出会ってすぐに、のび太やドラえもんと親友になったロップルや妹クレムらを見るに、
付き合いが長くとも、今回特に身勝手で汚い部分が目立つジャイアンとスネ夫が、
見事に遠い宇宙の友人たちの引き立て役。(土壇場でのび太への熱い友情を見せますが)
まあ、優しく穏やかで喧嘩しないだけの友達は理想ですよね。
ですが、人と人が交わるのは良いことだけではありません。
人間同士の付き合いには、思い通りにならない嫌な部分も当然あります。
たとえば、心優しくも甘えん坊なのび太だって、
空気を読めない発言で人をグサリと刺すことがよくあります。
ジャイアンとスネ夫も、ロップルたちの知らないのび太の嫌なところを、
たくさん知っているからこそ、あいつにはあれぐらいの態度で、
丁度良いと思っているかもしれないです。(いじめっ子の理屈)
おとなになるというのは、失敗をバネにして他人に対する想像力を磨くということなのです。
ロップルにも腐れ縁と言える程度のつきあいの長さと深さがあれば、
のび太のおっちょこちょいでお調子者なところに呆れることもあったかもですね。
のび太とロップルの人間関係に感動することがもしあるならば、
人と付き合う難しさから、こんな友達が欲しかったとの理想を二次元に求めてしまってるかも。
と、視聴者が癒やしを得ているのかもしれないと思うことがあるのですが、
知らない惑星での新しい友だちが出来て、協力して、別れの時が来る。
その、切なくも温かい空気感。BGMとして流れる主題歌「心をゆらして」
なんだかんだ言いながらも、自分は友情作品としては楽しかったです。
その一方で冒険活劇としては、微妙ですね。
遠い宇宙の惑星で重力の違いでスーパーマンになれるという話。
子供の夢と爽快感のあらわれなのでしょう。
ですが、地球ではドジで非力なのび太が低重力の星で弱い大人相手に無双できる世界ということで、
敵と戦うという一点では、そのへんのなろう作品と精神的には大差ないと個人的に思いました。

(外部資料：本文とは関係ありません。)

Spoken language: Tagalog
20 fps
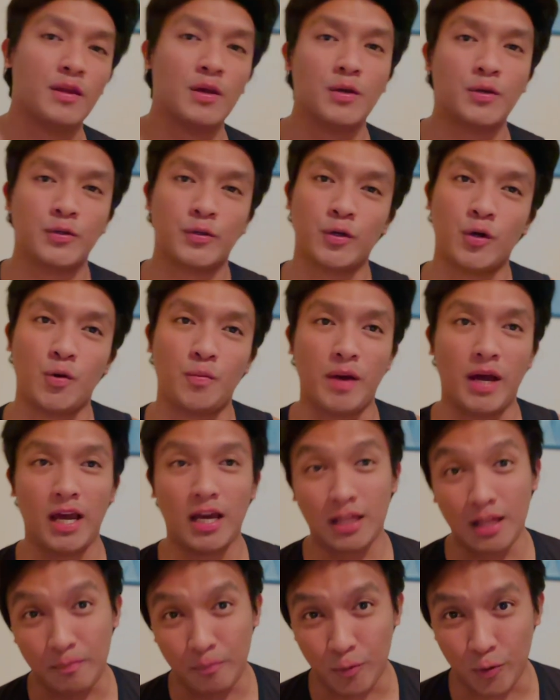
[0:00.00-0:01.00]
So,
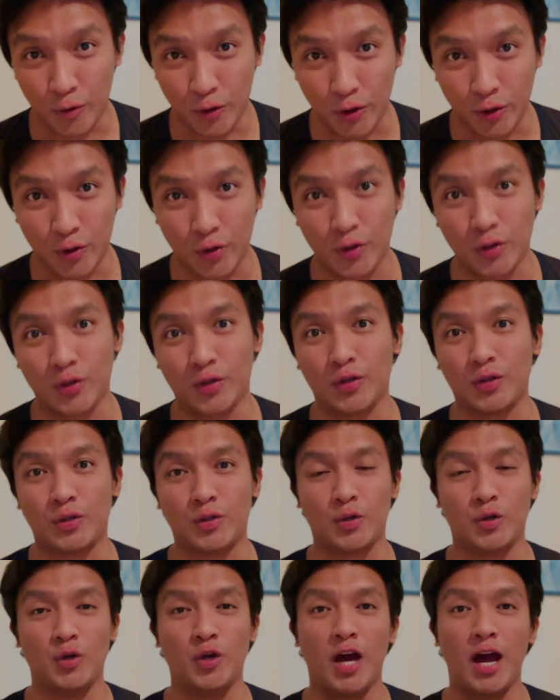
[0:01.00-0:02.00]
mahirap po yun.
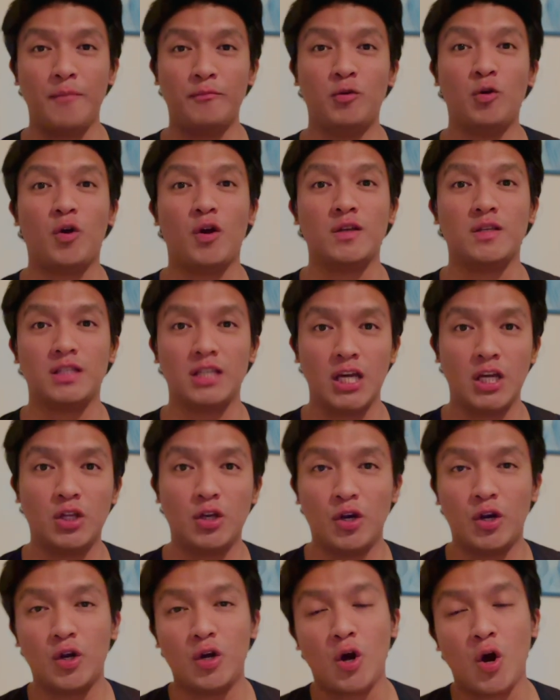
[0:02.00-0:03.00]
So, you have to
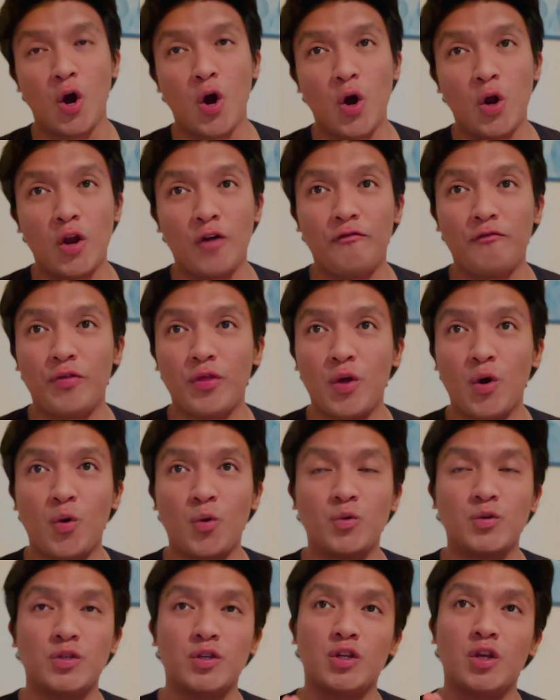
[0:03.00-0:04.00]
consider all of
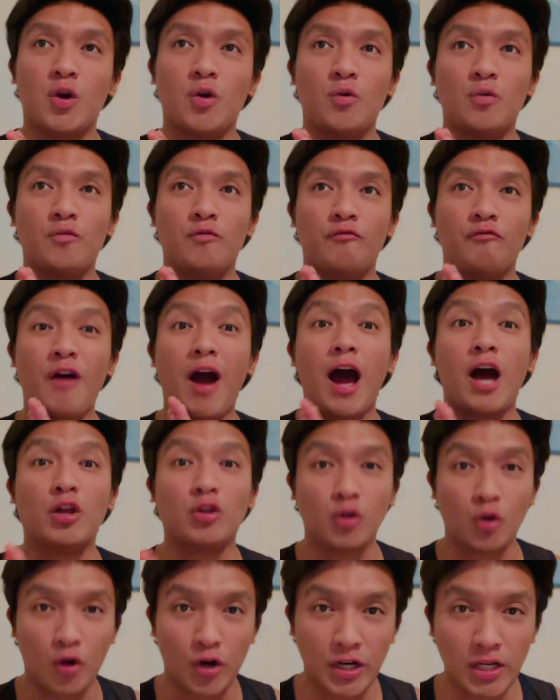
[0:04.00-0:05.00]
those, you know,
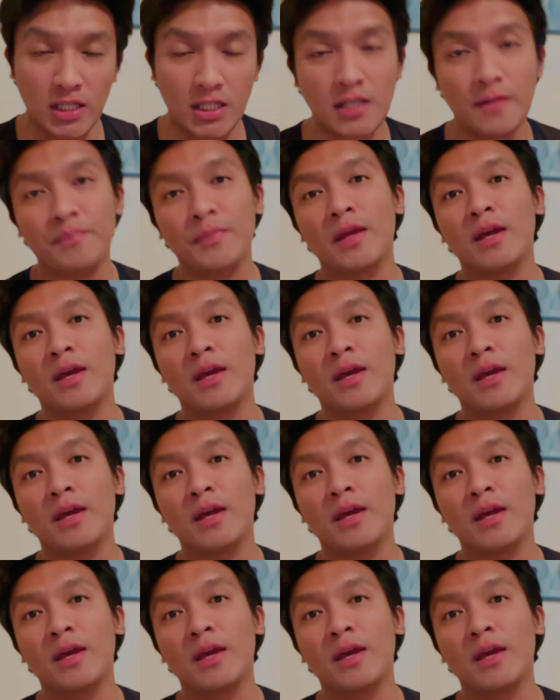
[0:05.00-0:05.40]
factors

一応、今作品では緊迫感を添える存在としてギラーミンという知恵も腕もある悪役がいるのですが、
原作漫画では美学を持ち格好良いギラーミンがアニメでは単なる小物悪役とキャラが違ってたり、
語りぐさとなっている、のび太との銃での決闘シーンが全く違ったものになっていたり、
原作者の藤子先生が脚本書いてるのに「なんで、こうなったの?」みたいな部分がありますね。
リメイク版でもギラーミンの扱いが残念だったりと、つくづく不遇な存在ですね。
と、良いところもイマイチなところもあるのですが、
演出が良くて泣けるつくりになっているので、自分としては十分に心に残る作品でした。
簡潔ですが、これにて感想を終わります。
読んで下さいまして、ありがとうございました。